TASK INSTRUCTIONS:
The lines below must be transcribed exactly as given, with the images removed.

Collected data:
------------------------
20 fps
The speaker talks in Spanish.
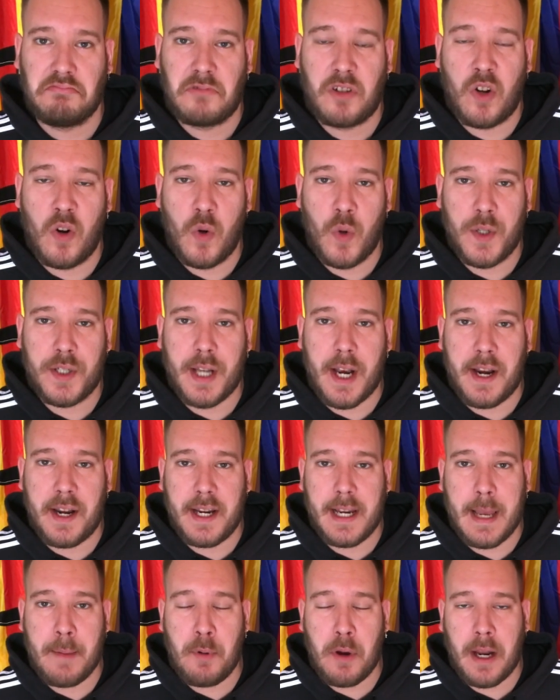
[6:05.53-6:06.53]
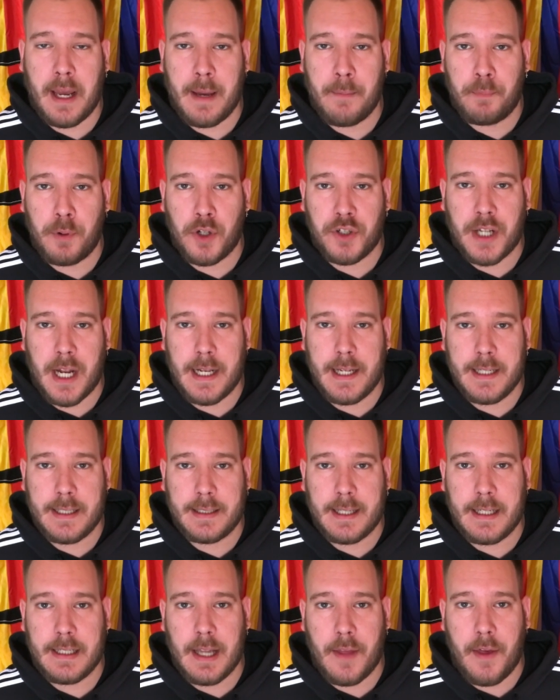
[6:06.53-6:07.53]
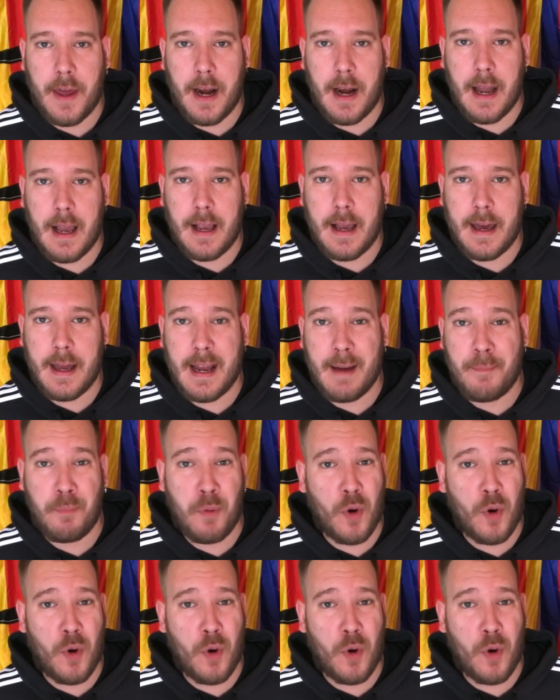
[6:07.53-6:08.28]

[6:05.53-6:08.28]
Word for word: Con Luis Enrique, por ejemplo, salisteis a dar la cara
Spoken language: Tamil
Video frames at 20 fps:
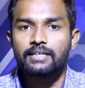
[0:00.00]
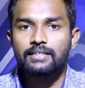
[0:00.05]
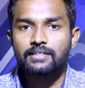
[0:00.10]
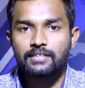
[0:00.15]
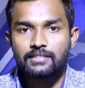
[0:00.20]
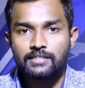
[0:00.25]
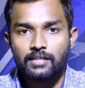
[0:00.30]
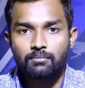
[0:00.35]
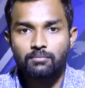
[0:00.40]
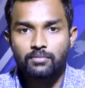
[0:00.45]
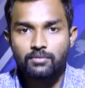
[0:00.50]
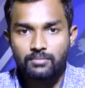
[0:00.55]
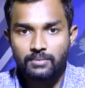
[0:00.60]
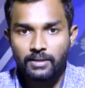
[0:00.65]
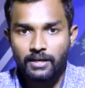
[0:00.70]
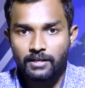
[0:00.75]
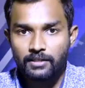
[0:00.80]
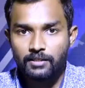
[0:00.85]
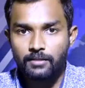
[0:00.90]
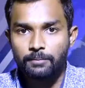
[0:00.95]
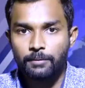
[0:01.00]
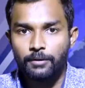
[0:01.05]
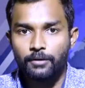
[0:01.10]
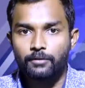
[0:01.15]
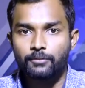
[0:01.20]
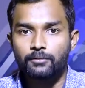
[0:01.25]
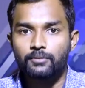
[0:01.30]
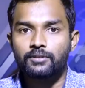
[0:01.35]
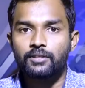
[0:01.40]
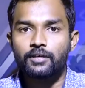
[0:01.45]
இந்த சம்பவம் நடந்த
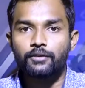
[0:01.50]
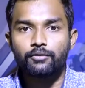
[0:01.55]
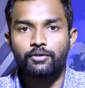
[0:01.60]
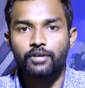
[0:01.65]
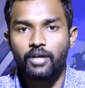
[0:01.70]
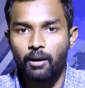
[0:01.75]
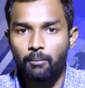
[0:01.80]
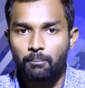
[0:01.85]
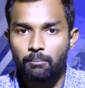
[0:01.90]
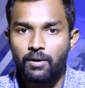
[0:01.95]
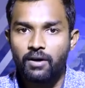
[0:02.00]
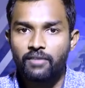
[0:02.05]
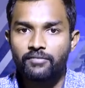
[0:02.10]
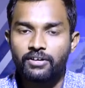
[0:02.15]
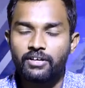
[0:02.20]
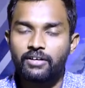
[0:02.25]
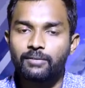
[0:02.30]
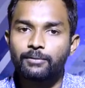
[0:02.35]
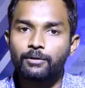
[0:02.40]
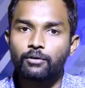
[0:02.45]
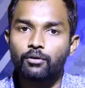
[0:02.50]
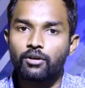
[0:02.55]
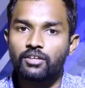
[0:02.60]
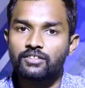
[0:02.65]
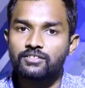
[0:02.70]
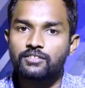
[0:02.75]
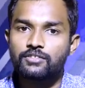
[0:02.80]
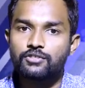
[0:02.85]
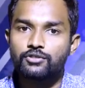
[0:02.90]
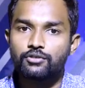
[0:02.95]
பிறகும் தன் தன்னுடைய அம்மாவே நம்ம கொலை
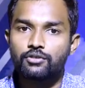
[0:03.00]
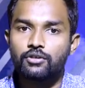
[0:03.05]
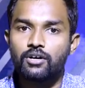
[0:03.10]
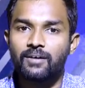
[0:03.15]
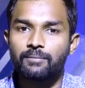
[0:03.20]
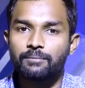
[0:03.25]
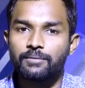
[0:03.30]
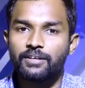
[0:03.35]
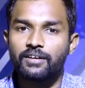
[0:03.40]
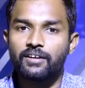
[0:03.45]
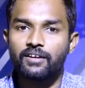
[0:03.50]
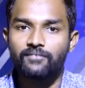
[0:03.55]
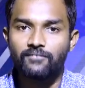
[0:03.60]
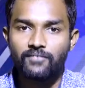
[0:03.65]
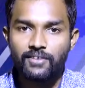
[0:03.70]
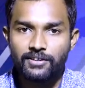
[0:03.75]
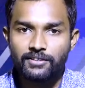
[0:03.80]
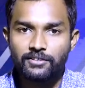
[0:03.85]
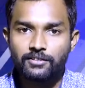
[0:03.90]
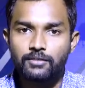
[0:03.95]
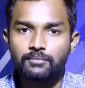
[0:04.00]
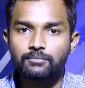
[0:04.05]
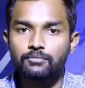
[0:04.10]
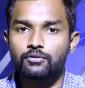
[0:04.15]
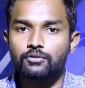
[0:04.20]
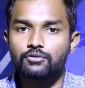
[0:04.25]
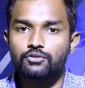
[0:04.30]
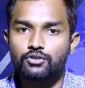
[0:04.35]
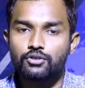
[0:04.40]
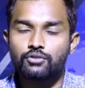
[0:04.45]
செஞ்சுட்டோம் அப்படின்ற வருத்தம்
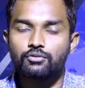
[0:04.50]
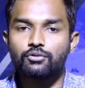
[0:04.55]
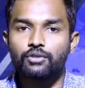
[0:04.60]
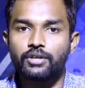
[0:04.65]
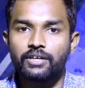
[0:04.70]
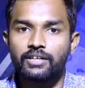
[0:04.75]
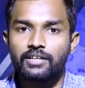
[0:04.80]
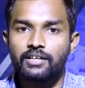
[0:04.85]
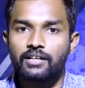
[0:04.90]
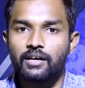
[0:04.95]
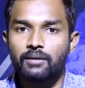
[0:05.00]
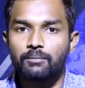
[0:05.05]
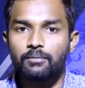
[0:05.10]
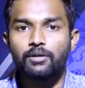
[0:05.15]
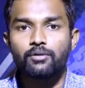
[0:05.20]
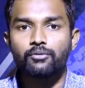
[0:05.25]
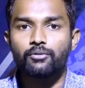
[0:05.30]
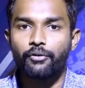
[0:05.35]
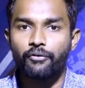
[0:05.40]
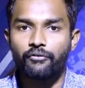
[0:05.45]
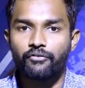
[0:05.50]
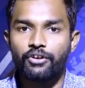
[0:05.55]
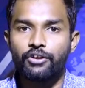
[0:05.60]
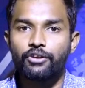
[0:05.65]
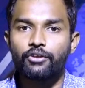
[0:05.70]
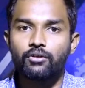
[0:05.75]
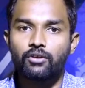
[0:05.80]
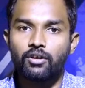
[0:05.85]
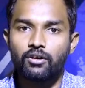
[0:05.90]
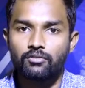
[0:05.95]
கொஞ்சம் கூட இல்லாமல் ஒரு
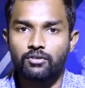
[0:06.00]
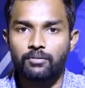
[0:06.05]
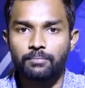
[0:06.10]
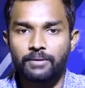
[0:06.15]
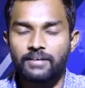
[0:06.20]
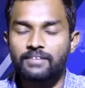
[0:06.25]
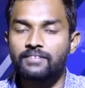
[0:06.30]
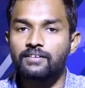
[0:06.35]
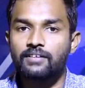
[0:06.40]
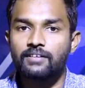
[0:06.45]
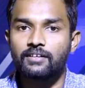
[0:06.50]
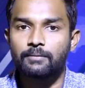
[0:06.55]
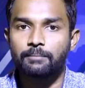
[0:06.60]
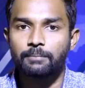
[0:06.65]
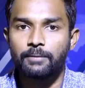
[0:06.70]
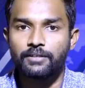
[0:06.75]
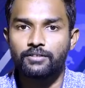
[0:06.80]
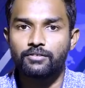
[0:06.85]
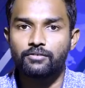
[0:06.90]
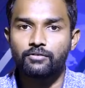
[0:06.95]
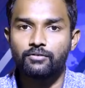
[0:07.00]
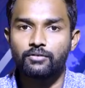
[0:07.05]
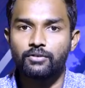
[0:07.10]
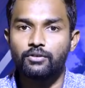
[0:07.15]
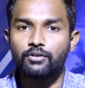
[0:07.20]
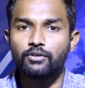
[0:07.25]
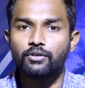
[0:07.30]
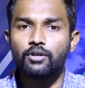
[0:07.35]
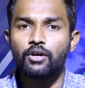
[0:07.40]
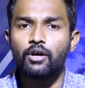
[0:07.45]
வீடியோவில் அவங்க பேசியிருக்க பதிவு
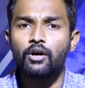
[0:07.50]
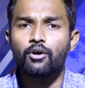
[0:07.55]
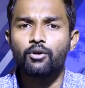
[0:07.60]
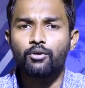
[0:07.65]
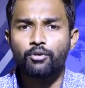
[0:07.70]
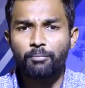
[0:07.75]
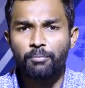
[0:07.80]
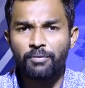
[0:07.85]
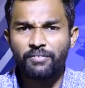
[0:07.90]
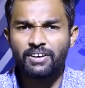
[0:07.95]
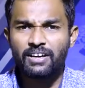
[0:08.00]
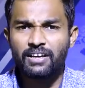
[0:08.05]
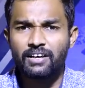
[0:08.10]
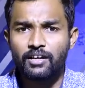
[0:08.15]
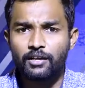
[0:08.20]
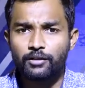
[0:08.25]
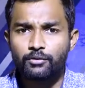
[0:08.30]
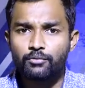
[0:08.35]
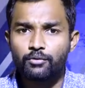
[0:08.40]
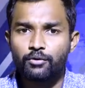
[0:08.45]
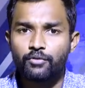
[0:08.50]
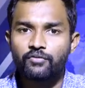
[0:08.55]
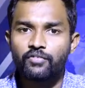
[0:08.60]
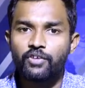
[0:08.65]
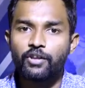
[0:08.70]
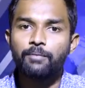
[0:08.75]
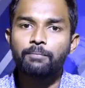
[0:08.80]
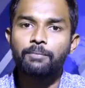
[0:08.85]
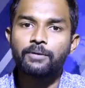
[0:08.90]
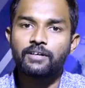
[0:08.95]
வந்து ரொம்பவே எல்லாருக்கும் ஒரு
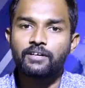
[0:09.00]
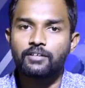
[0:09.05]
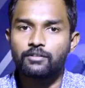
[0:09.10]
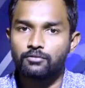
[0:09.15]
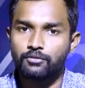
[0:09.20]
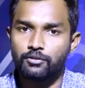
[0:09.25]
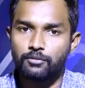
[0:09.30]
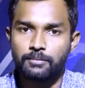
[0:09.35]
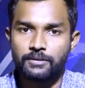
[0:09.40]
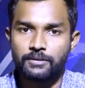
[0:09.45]
வெறுப்பை தாங்க உண்டு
------------------------
TASK RESULT:
20 fps
The speaker talks in Spanish.
[6:05.53-6:06.53]
[6:06.53-6:07.53]
[6:07.53-6:08.28]

[6:05.53-6:08.28]
Word for word: Con Luis Enrique, por ejemplo, salisteis a dar la cara
Spoken language: Tamil
Video frames at 20 fps:
[0:00.00]
[0:00.05]
[0:00.10]
[0:00.15]
[0:00.20]
[0:00.25]
[0:00.30]
[0:00.35]
[0:00.40]
[0:00.45]
[0:00.50]
[0:00.55]
[0:00.60]
[0:00.65]
[0:00.70]
[0:00.75]
[0:00.80]
[0:00.85]
[0:00.90]
[0:00.95]
[0:01.00]
[0:01.05]
[0:01.10]
[0:01.15]
[0:01.20]
[0:01.25]
[0:01.30]
[0:01.35]
[0:01.40]
[0:01.45]
இந்த சம்பவம் நடந்த
[0:01.50]
[0:01.55]
[0:01.60]
[0:01.65]
[0:01.70]
[0:01.75]
[0:01.80]
[0:01.85]
[0:01.90]
[0:01.95]
[0:02.00]
[0:02.05]
[0:02.10]
[0:02.15]
[0:02.20]
[0:02.25]
[0:02.30]
[0:02.35]
[0:02.40]
[0:02.45]
[0:02.50]
[0:02.55]
[0:02.60]
[0:02.65]
[0:02.70]
[0:02.75]
[0:02.80]
[0:02.85]
[0:02.90]
[0:02.95]
பிறகும் தன் தன்னுடைய அம்மாவே நம்ம கொலை
[0:03.00]
[0:03.05]
[0:03.10]
[0:03.15]
[0:03.20]
[0:03.25]
[0:03.30]
[0:03.35]
[0:03.40]
[0:03.45]
[0:03.50]
[0:03.55]
[0:03.60]
[0:03.65]
[0:03.70]
[0:03.75]
[0:03.80]
[0:03.85]
[0:03.90]
[0:03.95]
[0:04.00]
[0:04.05]
[0:04.10]
[0:04.15]
[0:04.20]
[0:04.25]
[0:04.30]
[0:04.35]
[0:04.40]
[0:04.45]
செஞ்சுட்டோம் அப்படின்ற வருத்தம்
[0:04.50]
[0:04.55]
[0:04.60]
[0:04.65]
[0:04.70]
[0:04.75]
[0:04.80]
[0:04.85]
[0:04.90]
[0:04.95]
[0:05.00]
[0:05.05]
[0:05.10]
[0:05.15]
[0:05.20]
[0:05.25]
[0:05.30]
[0:05.35]
[0:05.40]
[0:05.45]
[0:05.50]
[0:05.55]
[0:05.60]
[0:05.65]
[0:05.70]
[0:05.75]
[0:05.80]
[0:05.85]
[0:05.90]
[0:05.95]
கொஞ்சம் கூட இல்லாமல் ஒரு
[0:06.00]
[0:06.05]
[0:06.10]
[0:06.15]
[0:06.20]
[0:06.25]
[0:06.30]
[0:06.35]
[0:06.40]
[0:06.45]
[0:06.50]
[0:06.55]
[0:06.60]
[0:06.65]
[0:06.70]
[0:06.75]
[0:06.80]
[0:06.85]
[0:06.90]
[0:06.95]
[0:07.00]
[0:07.05]
[0:07.10]
[0:07.15]
[0:07.20]
[0:07.25]
[0:07.30]
[0:07.35]
[0:07.40]
[0:07.45]
வீடியோவில் அவங்க பேசியிருக்க பதிவு
[0:07.50]
[0:07.55]
[0:07.60]
[0:07.65]
[0:07.70]
[0:07.75]
[0:07.80]
[0:07.85]
[0:07.90]
[0:07.95]
[0:08.00]
[0:08.05]
[0:08.10]
[0:08.15]
[0:08.20]
[0:08.25]
[0:08.30]
[0:08.35]
[0:08.40]
[0:08.45]
[0:08.50]
[0:08.55]
[0:08.60]
[0:08.65]
[0:08.70]
[0:08.75]
[0:08.80]
[0:08.85]
[0:08.90]
[0:08.95]
வந்து ரொம்பவே எல்லாருக்கும் ஒரு
[0:09.00]
[0:09.05]
[0:09.10]
[0:09.15]
[0:09.20]
[0:09.25]
[0:09.30]
[0:09.35]
[0:09.40]
[0:09.45]
வெறுப்பை தாங்க உண்டு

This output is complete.